→ What to work on: Only the text of the records, copied exactly, is wanted; no pictures.

→ Saved entries:
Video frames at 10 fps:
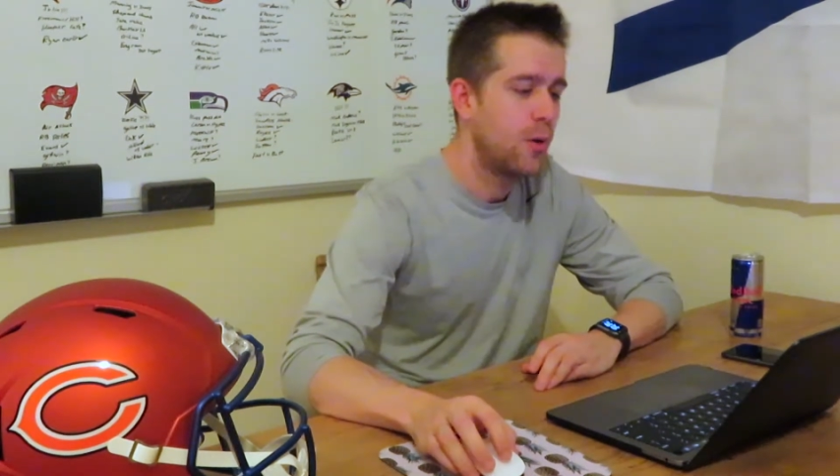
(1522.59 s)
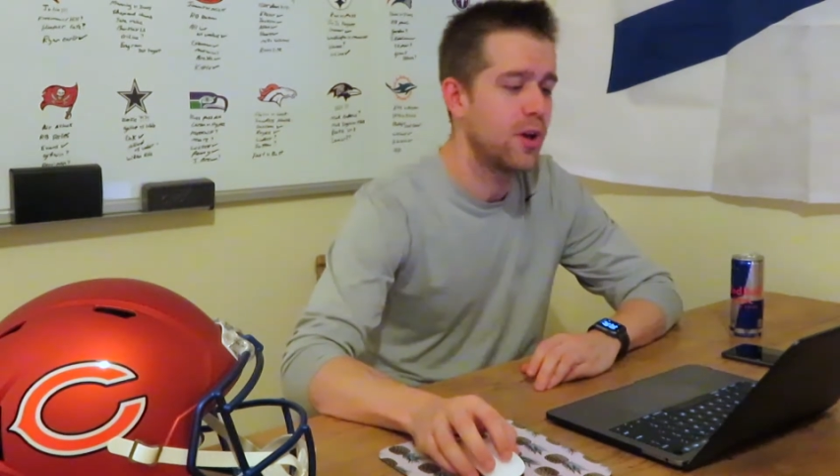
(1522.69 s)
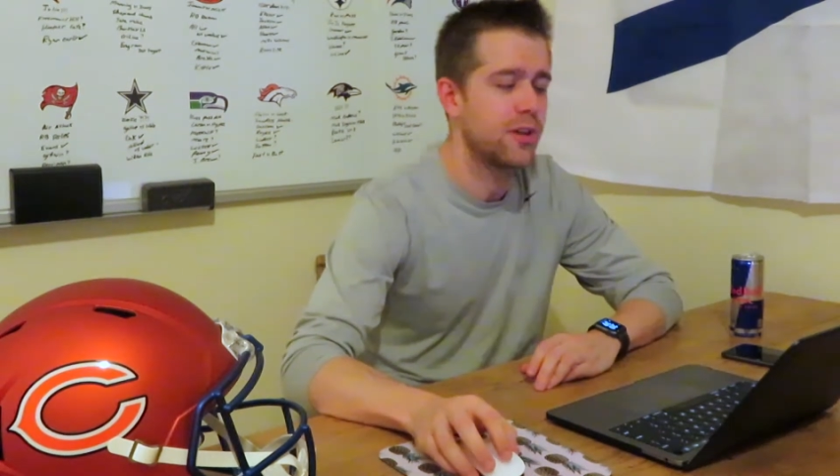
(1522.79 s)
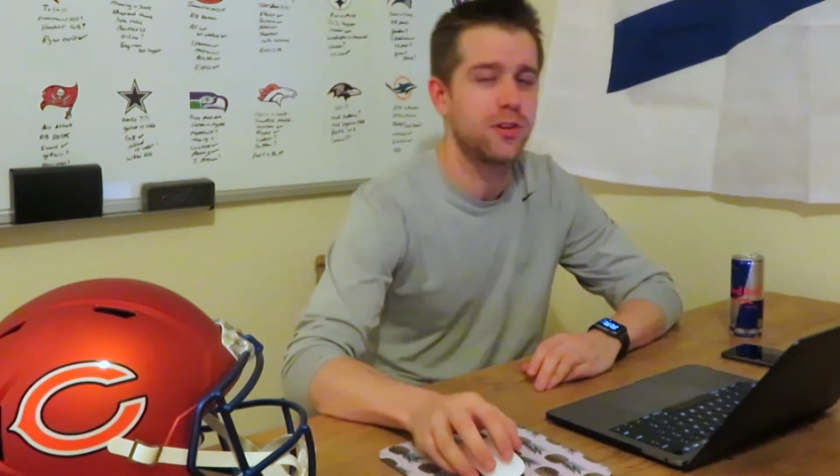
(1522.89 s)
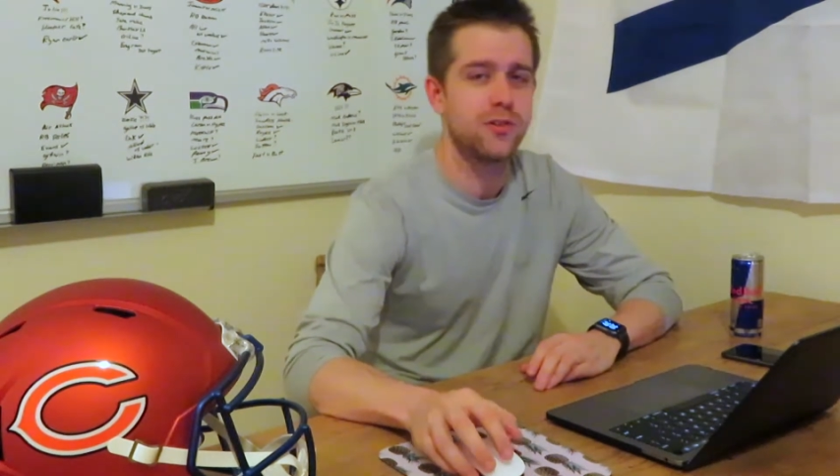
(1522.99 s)

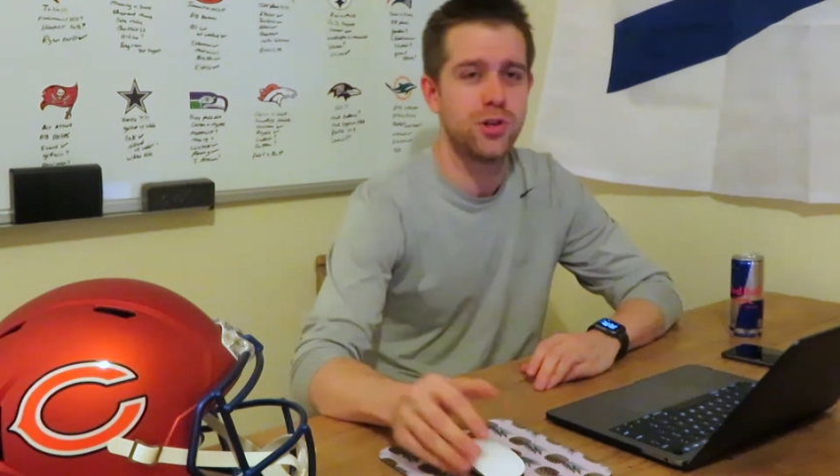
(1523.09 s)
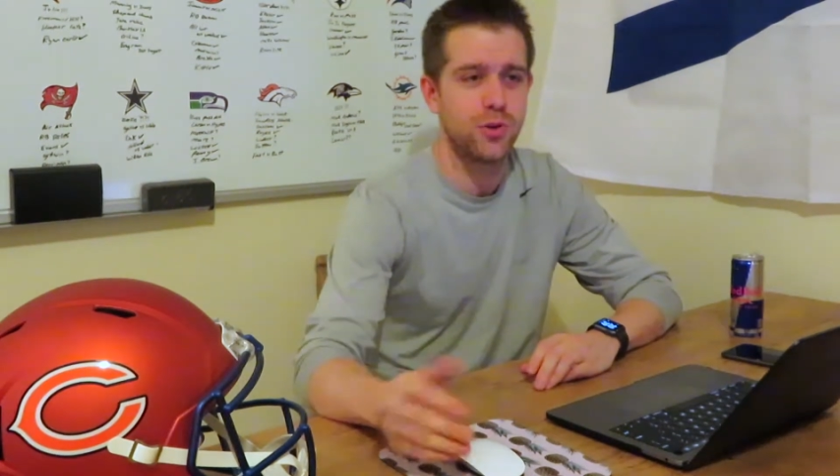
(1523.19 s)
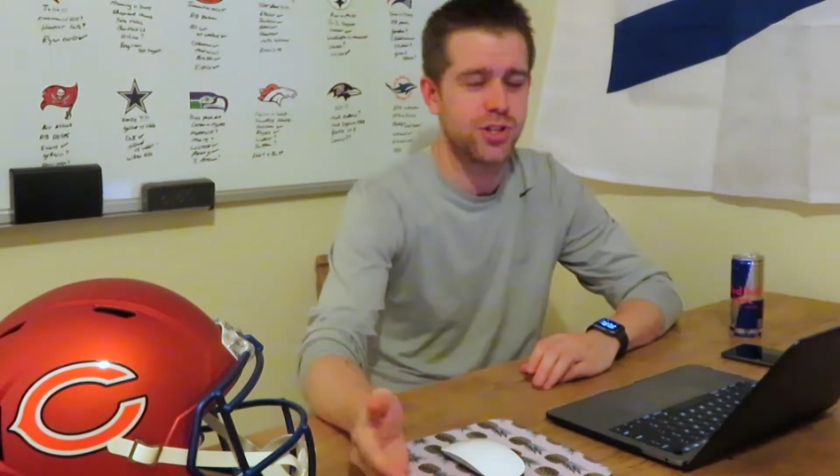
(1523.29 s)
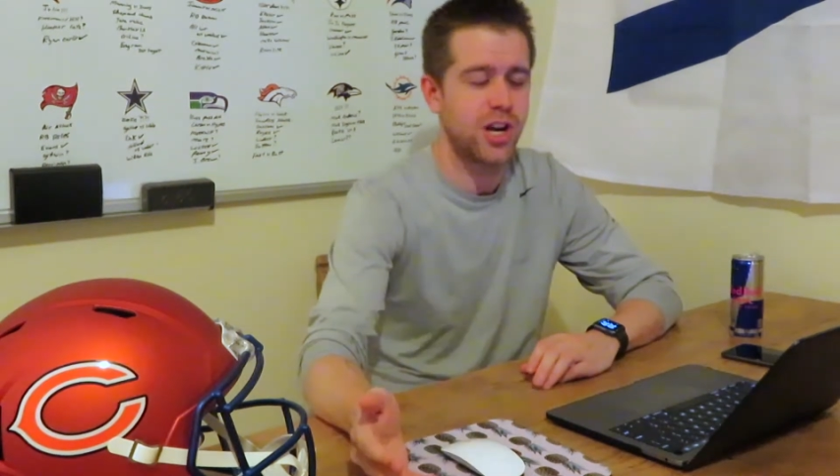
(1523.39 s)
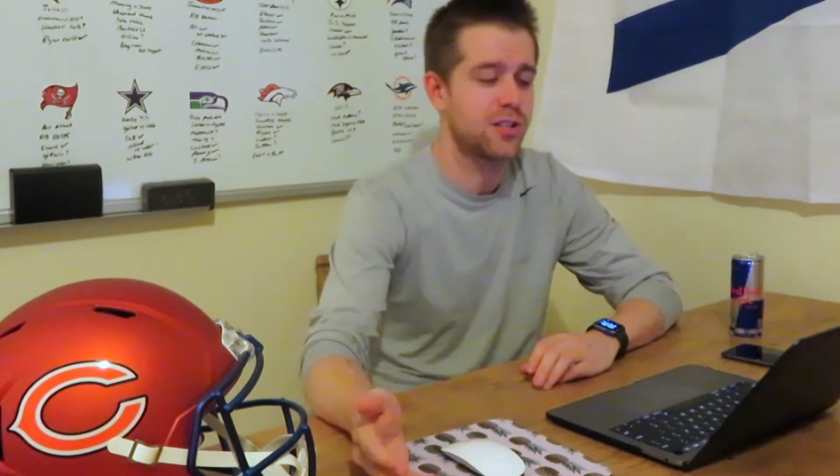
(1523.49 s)
with
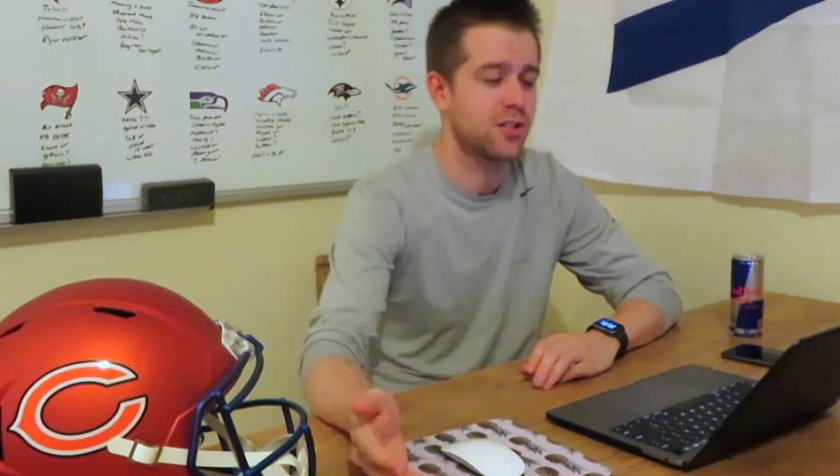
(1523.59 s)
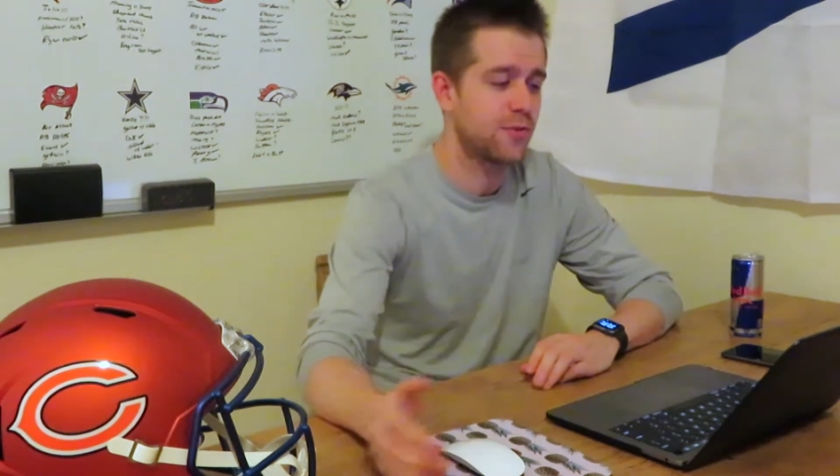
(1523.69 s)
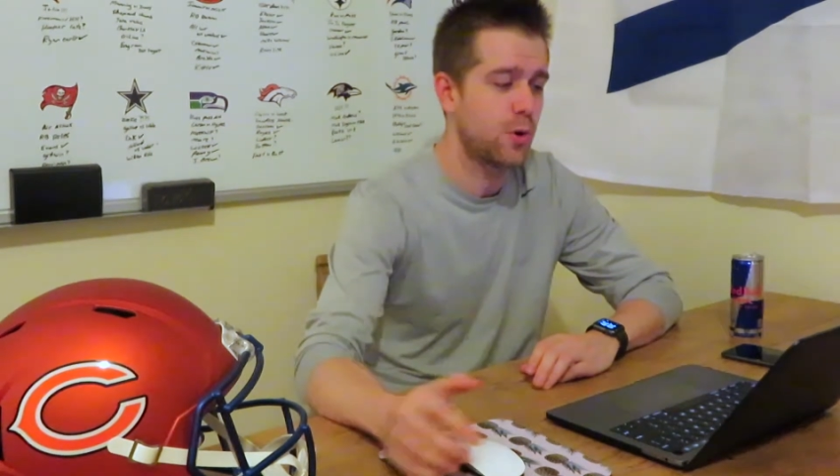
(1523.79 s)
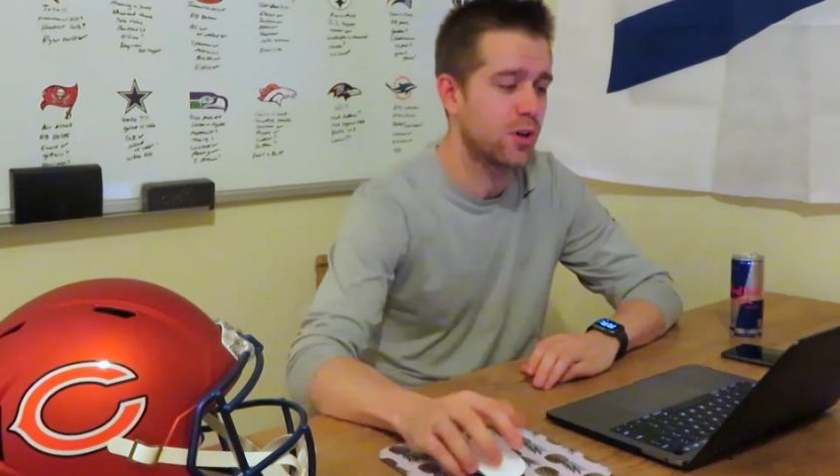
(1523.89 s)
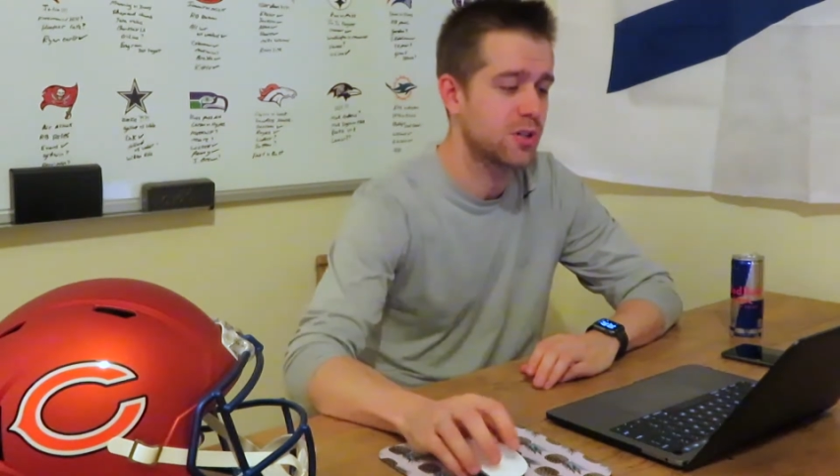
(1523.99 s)
Duke Johnson,
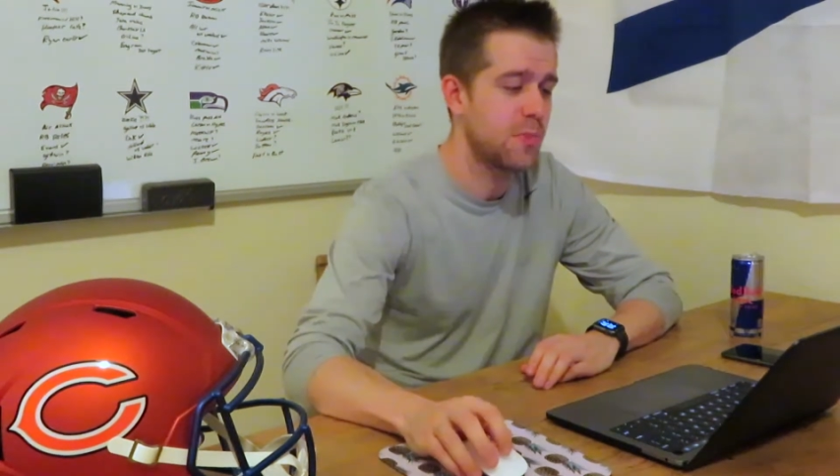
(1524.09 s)
of course,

→ Reply:
Video frames at 10 fps:
(1522.59 s)
(1522.69 s)
(1522.79 s)
(1522.89 s)
(1522.99 s)

(1523.09 s)
(1523.19 s)
(1523.29 s)
(1523.39 s)
(1523.49 s)
with
(1523.59 s)
(1523.69 s)
(1523.79 s)
(1523.89 s)
(1523.99 s)
Duke Johnson,
(1524.09 s)
of course,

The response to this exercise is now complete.